Extruded profiles of Al–Mg–Si alloys are typically used in automotive applications. In this study, the microstructure of 6000-series alloys was improved in terms of the energy absorption property (bendability) using the shear stress and flow velocity generated during extrusion instead of conventional transition-metal alloying, because the latter presents challenges in reuse and recycling. This was accomplished using dies with different numbers of feeder holes. Furthermore, in a novel step, complementary finite element analysis (FEA) was conducted to investigate the effects of this improvement on microstructure strengthening. FEA results indicated that the profile obtained using the 4-hole die had lower internal shear stress distribution and aluminum flow velocity than using the 5-hole die.
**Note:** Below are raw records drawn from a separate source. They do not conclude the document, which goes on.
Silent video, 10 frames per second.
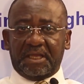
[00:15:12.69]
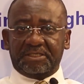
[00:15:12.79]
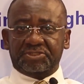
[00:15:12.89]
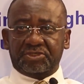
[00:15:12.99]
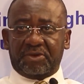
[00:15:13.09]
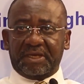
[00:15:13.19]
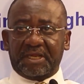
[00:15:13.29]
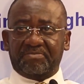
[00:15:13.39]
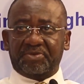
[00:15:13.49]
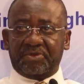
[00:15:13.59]
ensuring
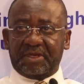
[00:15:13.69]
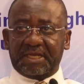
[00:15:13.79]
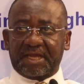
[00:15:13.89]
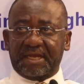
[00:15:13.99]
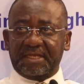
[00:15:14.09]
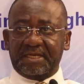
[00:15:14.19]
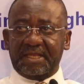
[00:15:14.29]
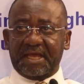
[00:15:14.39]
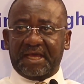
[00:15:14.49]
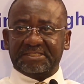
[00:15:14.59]
that periodically
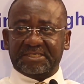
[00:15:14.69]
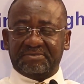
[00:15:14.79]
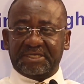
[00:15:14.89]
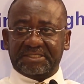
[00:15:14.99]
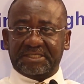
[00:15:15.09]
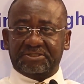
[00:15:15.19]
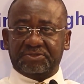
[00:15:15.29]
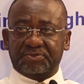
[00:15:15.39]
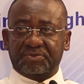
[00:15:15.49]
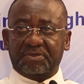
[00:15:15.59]
they are subjected
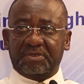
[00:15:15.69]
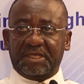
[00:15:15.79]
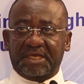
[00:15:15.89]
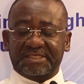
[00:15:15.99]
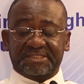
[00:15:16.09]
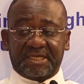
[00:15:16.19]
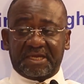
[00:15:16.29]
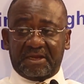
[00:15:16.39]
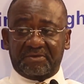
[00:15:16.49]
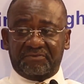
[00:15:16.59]
to
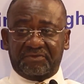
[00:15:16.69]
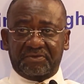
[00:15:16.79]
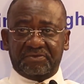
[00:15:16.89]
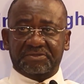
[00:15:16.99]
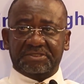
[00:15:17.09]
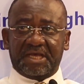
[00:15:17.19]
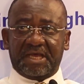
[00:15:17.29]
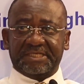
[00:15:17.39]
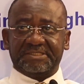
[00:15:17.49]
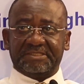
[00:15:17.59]
external reviews
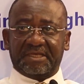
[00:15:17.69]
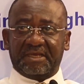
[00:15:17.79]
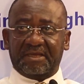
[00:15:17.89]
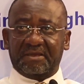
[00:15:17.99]
as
Cross-sectional electron backscatter diffraction observations revealed that the microstructure of the profile obtained using the 4-hole die had fine crystal grains and a strong internal cube or Goss preferential orientation, whereas that obtained using the 5-hole die exhibited coarse grains and an increased number of intermediate orientations. Consequently, the profile obtained using the 4-hole die exhibited improved bendability; furthermore, this die maintained the same tensile strength as the other specimen. Reducing the processing shear stress and flow velocity during extrusion allowed grain refinement and improved bendability at the same tensile strength.